Lines from the one with "[0:12.72-0:13.27]" through the end of the records, and no others, are what the answer should contain, copied exactly; please keep pictures out.

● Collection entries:
"""
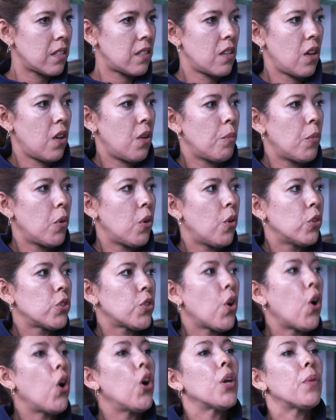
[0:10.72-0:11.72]
Somos
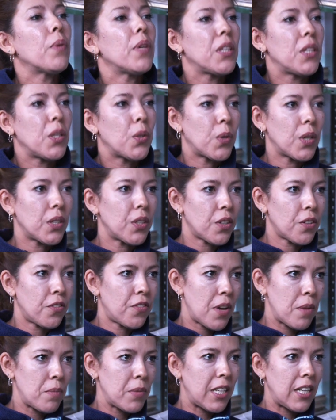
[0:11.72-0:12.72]
hoy 24
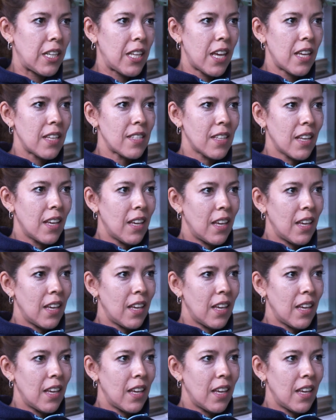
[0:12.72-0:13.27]
familias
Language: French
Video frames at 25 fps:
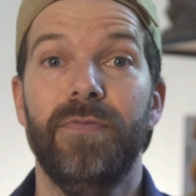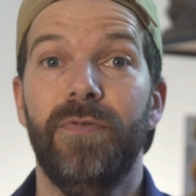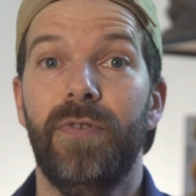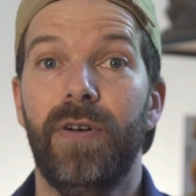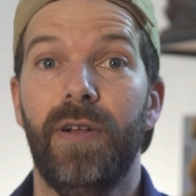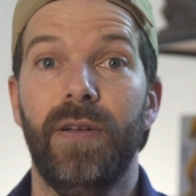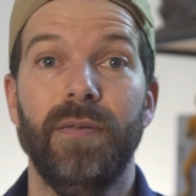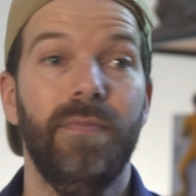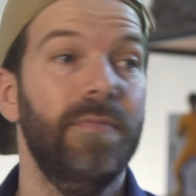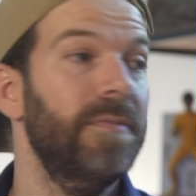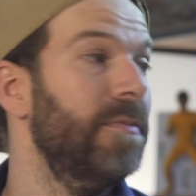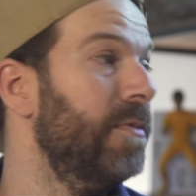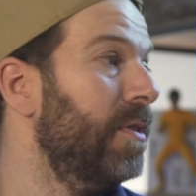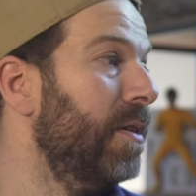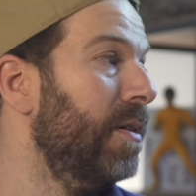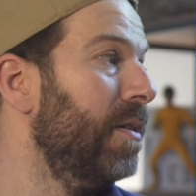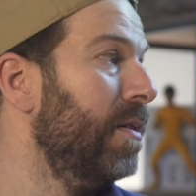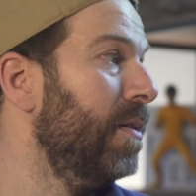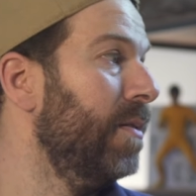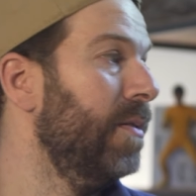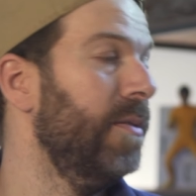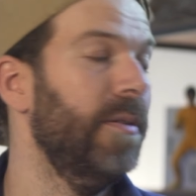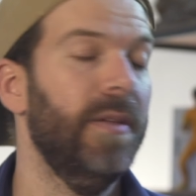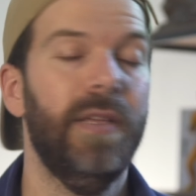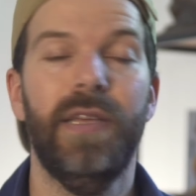Voilà,
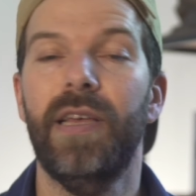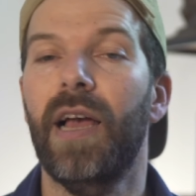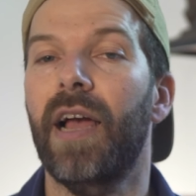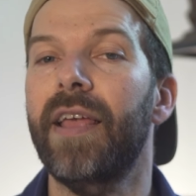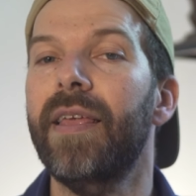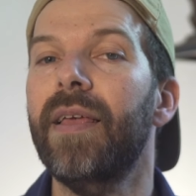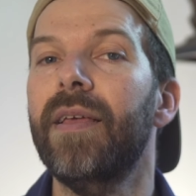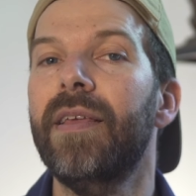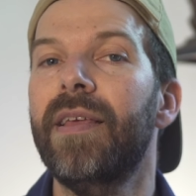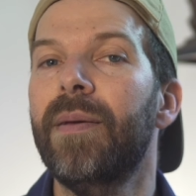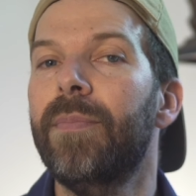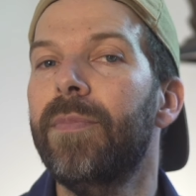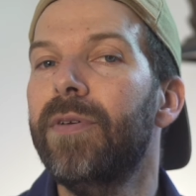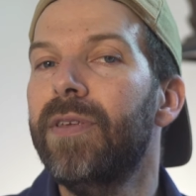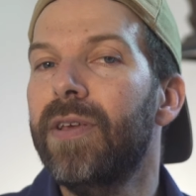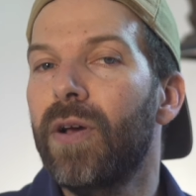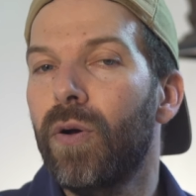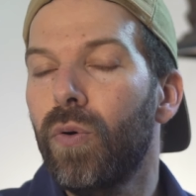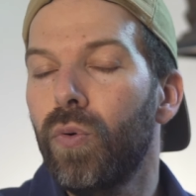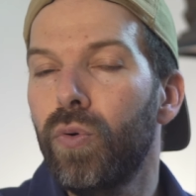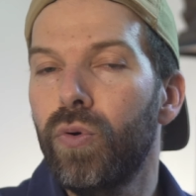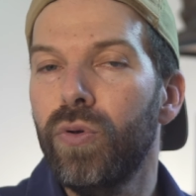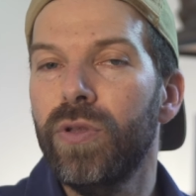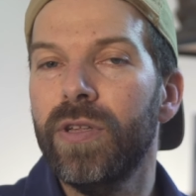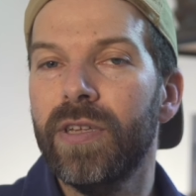il n'y
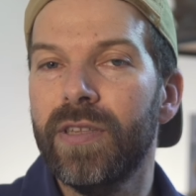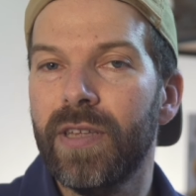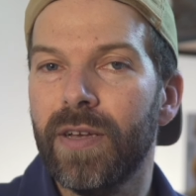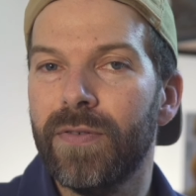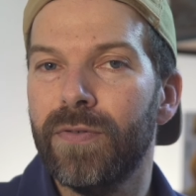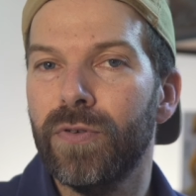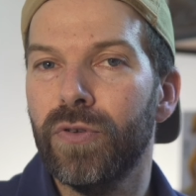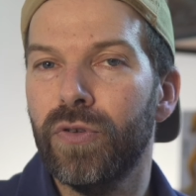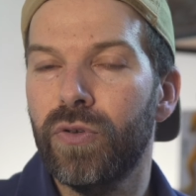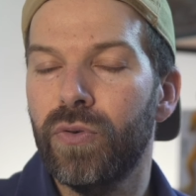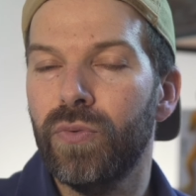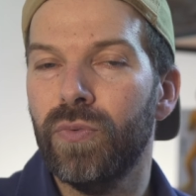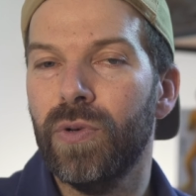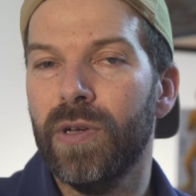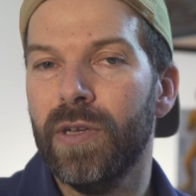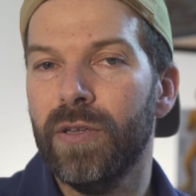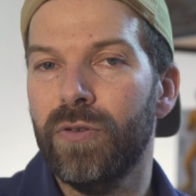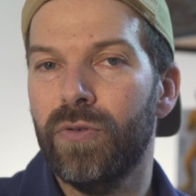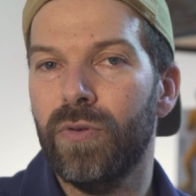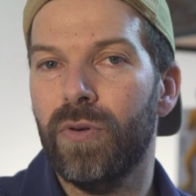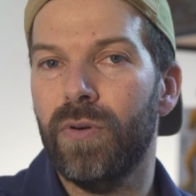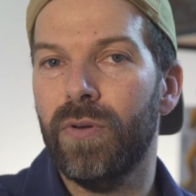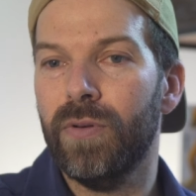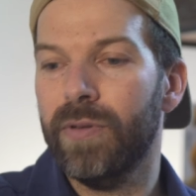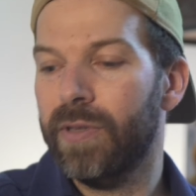a, aucune intervention hein,
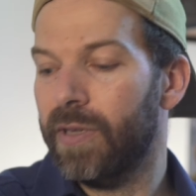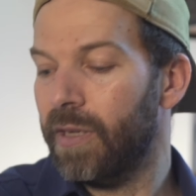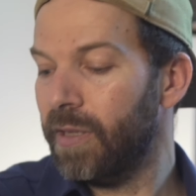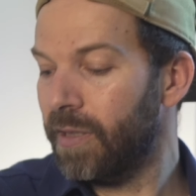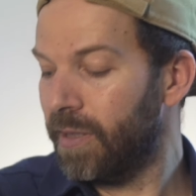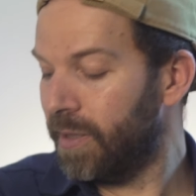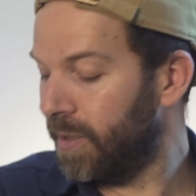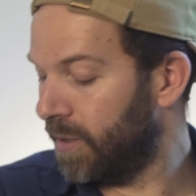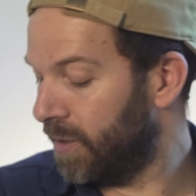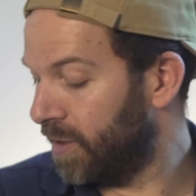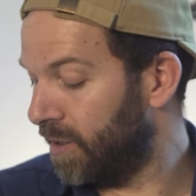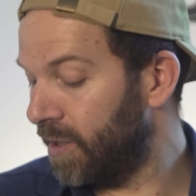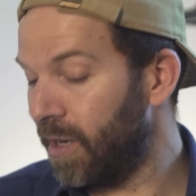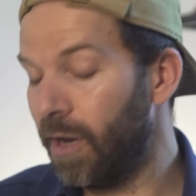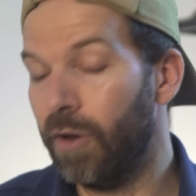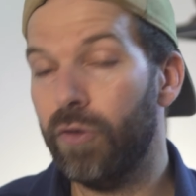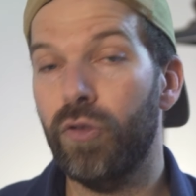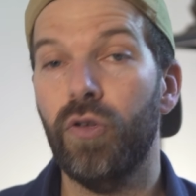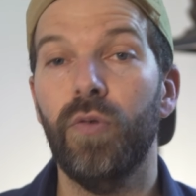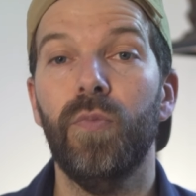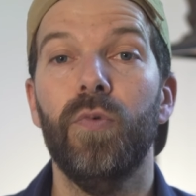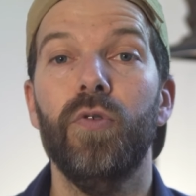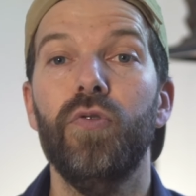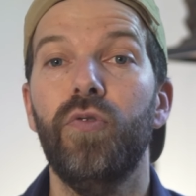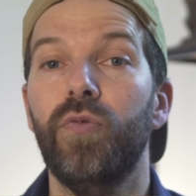sur l'enceinte, c'est
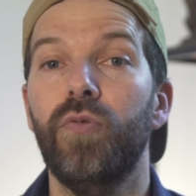directement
"""
● WRITTEN RESPONSE:
[0:12.72-0:13.27]
familias
Language: French
Video frames at 25 fps:
Voilà,
il n'y
a, aucune intervention hein,
sur l'enceinte, c'est
directement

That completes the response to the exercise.